Exactly the lines from the one containing "[0:02.00-0:03.00]" through the end of the listing below are required, restated word for word and without pictures.

***

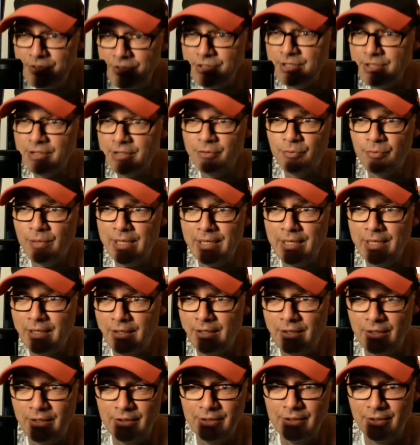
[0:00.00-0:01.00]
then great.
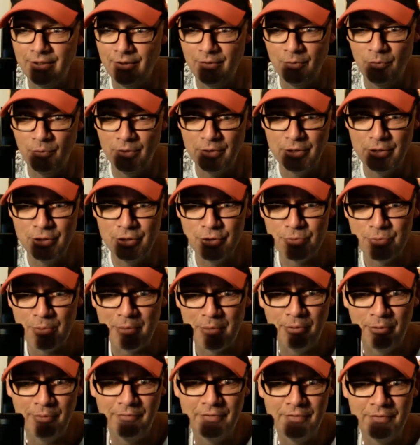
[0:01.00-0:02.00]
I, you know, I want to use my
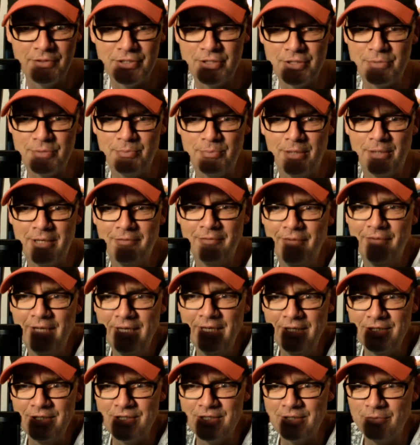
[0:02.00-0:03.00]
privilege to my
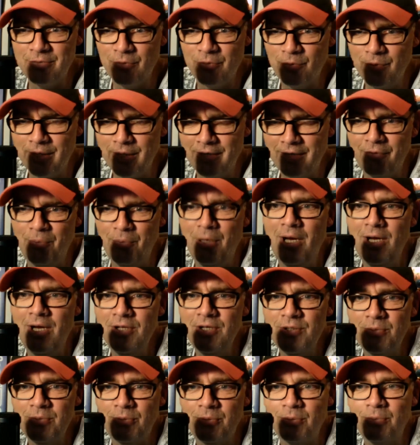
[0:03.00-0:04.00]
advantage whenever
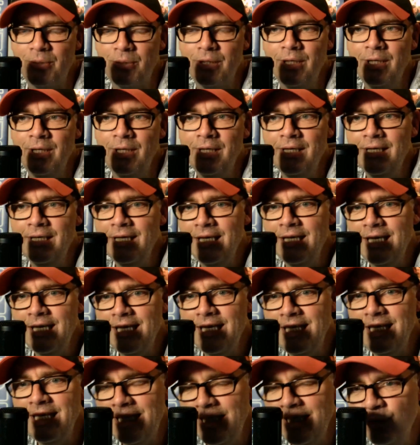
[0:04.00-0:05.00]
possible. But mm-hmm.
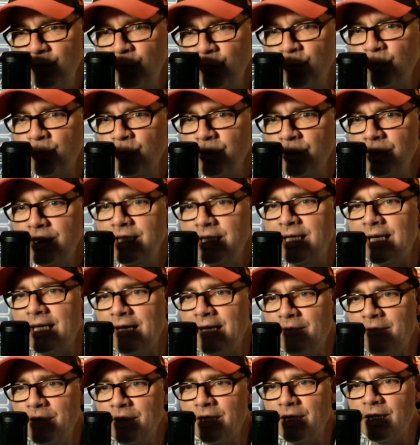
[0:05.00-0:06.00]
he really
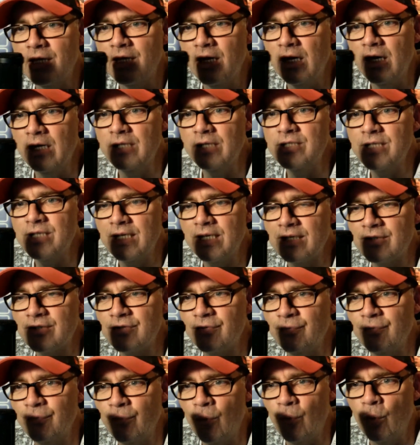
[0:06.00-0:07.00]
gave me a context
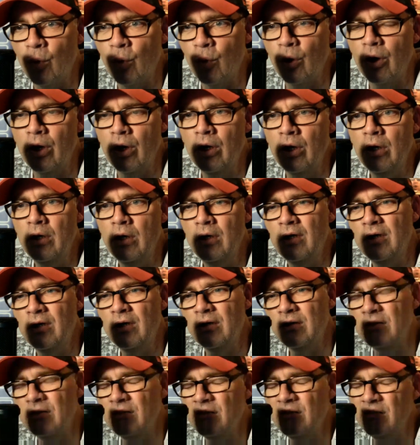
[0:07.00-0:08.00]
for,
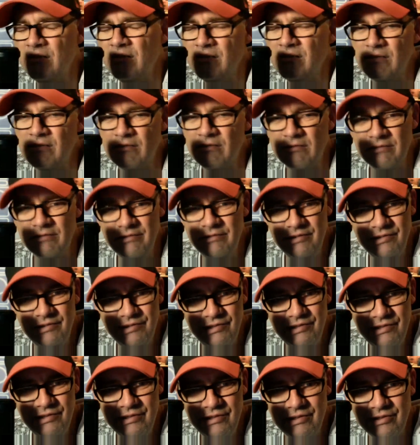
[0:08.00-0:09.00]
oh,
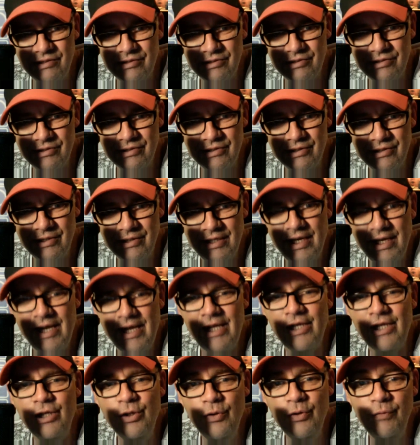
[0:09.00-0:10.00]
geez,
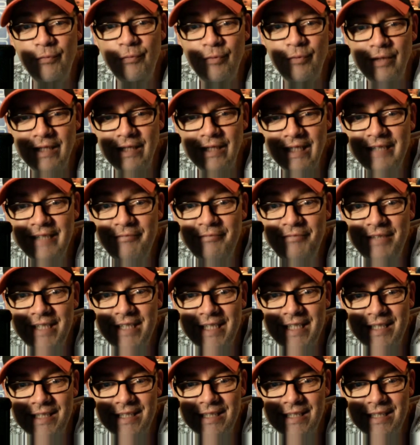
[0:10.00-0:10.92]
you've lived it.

***

Response for this exercise:
[0:02.00-0:03.00]
privilege to my
[0:03.00-0:04.00]
advantage whenever
[0:04.00-0:05.00]
possible. But mm-hmm.
[0:05.00-0:06.00]
he really
[0:06.00-0:07.00]
gave me a context
[0:07.00-0:08.00]
for,
[0:08.00-0:09.00]
oh,
[0:09.00-0:10.00]
geez,
[0:10.00-0:10.92]
you've lived it.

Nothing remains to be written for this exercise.